Il «Piano economico finanziario del servizio rifiuti per l’anno 2020 ai fini della Tari 2020» è stato al centro dell’ultima seduta del consiglio comunale.
L’assessore Marconcini ha sottolineato la sempre crescente rigidità e i vincoli a cui sono sottoposti i Comuni. Da qui la decisione di costruire la Tari sul Pef del 2019 e non del 2020, perchè più vantaggioso. Il tema dei rifiuti e della loro gestione ha acceso il dibattito politico con la consigliera Andreini (Pd-InComune) che ha accusato la maggioranza di fare battaglie solo sulla stampa ma non nei contesti istituzionali.
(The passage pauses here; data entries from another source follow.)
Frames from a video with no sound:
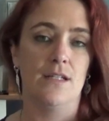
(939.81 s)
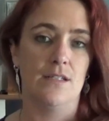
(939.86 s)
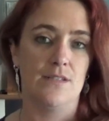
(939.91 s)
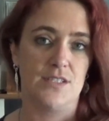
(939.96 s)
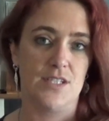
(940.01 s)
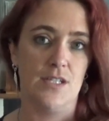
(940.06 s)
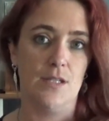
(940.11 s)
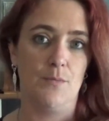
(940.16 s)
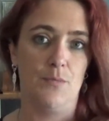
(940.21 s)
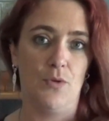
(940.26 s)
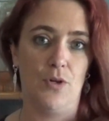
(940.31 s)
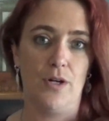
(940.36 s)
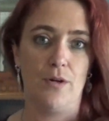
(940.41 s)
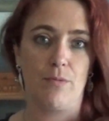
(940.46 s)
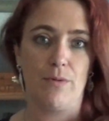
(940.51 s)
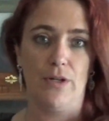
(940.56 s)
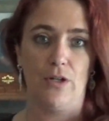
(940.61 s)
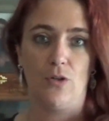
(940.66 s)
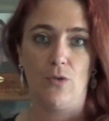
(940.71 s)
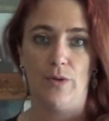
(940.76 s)
To the board
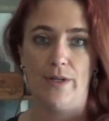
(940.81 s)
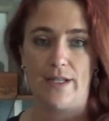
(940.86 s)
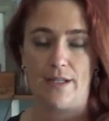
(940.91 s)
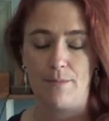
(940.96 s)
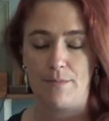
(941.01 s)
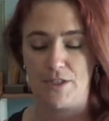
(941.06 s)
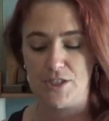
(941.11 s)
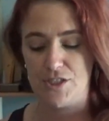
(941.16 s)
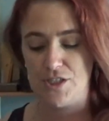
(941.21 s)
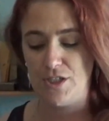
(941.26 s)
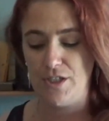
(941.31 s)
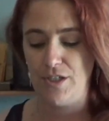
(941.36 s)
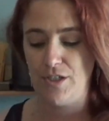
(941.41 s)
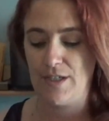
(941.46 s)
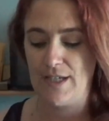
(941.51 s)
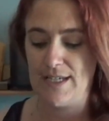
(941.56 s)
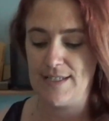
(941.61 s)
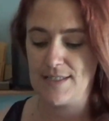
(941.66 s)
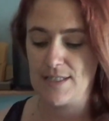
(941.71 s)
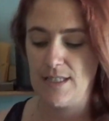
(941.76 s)
real quick, I'm going to show you
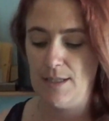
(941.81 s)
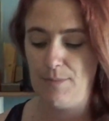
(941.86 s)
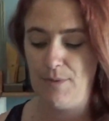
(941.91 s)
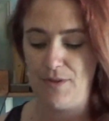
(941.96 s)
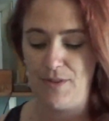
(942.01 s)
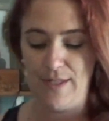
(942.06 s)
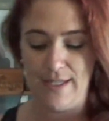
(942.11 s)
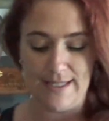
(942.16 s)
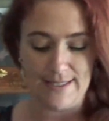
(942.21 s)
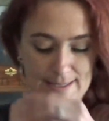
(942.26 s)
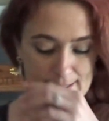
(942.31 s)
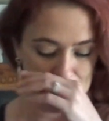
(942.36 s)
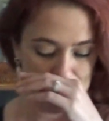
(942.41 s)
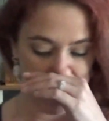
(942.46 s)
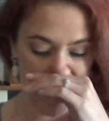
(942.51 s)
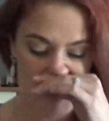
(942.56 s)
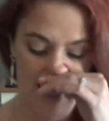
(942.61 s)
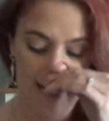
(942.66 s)
guys a couple things. So we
Catia Giorni ha ribadito la necessità di rescindere il contratto con Sei Toscana. E’ intervenuto anche il sindaco Cornioli che ha ribadito come il Comune sia sempre stato un ente «libero di esprimersi» e che lo ha fatto nelle sedi opportune.
«Certo – ha precisato l’assessore Marconcini – non si può pensare che un Comune da solo, anche se adesso non siamo più mosche bianche, possa cambiare ciò che è stato deciso a livello regionale. Però passi avanti sono stati fatti e se non si vogliono riconoscere per pura dialettica politica è un’altra cosa».